Collected data entries

######

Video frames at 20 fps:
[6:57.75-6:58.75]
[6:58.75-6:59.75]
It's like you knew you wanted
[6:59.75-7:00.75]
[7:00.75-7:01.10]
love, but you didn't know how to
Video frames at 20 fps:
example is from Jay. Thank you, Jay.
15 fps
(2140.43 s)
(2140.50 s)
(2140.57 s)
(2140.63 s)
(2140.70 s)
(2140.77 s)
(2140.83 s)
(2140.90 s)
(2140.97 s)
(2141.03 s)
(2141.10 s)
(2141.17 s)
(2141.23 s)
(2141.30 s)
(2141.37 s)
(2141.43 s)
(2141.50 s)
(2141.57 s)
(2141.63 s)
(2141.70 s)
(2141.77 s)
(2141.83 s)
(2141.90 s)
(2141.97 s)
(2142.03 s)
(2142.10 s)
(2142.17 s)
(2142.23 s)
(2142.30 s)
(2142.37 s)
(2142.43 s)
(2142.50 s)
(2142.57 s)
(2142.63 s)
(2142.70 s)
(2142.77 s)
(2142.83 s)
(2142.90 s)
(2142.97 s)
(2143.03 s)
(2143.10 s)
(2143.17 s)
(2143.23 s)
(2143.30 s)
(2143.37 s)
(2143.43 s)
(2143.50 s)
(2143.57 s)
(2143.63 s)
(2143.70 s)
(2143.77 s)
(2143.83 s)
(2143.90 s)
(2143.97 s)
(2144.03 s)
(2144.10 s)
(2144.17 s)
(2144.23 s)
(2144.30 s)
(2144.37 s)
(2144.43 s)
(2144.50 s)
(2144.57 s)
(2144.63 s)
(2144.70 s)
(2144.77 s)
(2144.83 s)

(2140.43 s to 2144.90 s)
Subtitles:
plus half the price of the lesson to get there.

######

__Problem statement__: Print the records verbatim, stopping after the "(2141.90 s)" line.

__Written reply__:
Video frames at 20 fps:
[6:57.75-6:58.75]
[6:58.75-6:59.75]
It's like you knew you wanted
[6:59.75-7:00.75]
[7:00.75-7:01.10]
love, but you didn't know how to
Video frames at 20 fps:
example is from Jay. Thank you, Jay.
15 fps
(2140.43 s)
(2140.50 s)
(2140.57 s)
(2140.63 s)
(2140.70 s)
(2140.77 s)
(2140.83 s)
(2140.90 s)
(2140.97 s)
(2141.03 s)
(2141.10 s)
(2141.17 s)
(2141.23 s)
(2141.30 s)
(2141.37 s)
(2141.43 s)
(2141.50 s)
(2141.57 s)
(2141.63 s)
(2141.70 s)
(2141.77 s)
(2141.83 s)
(2141.90 s)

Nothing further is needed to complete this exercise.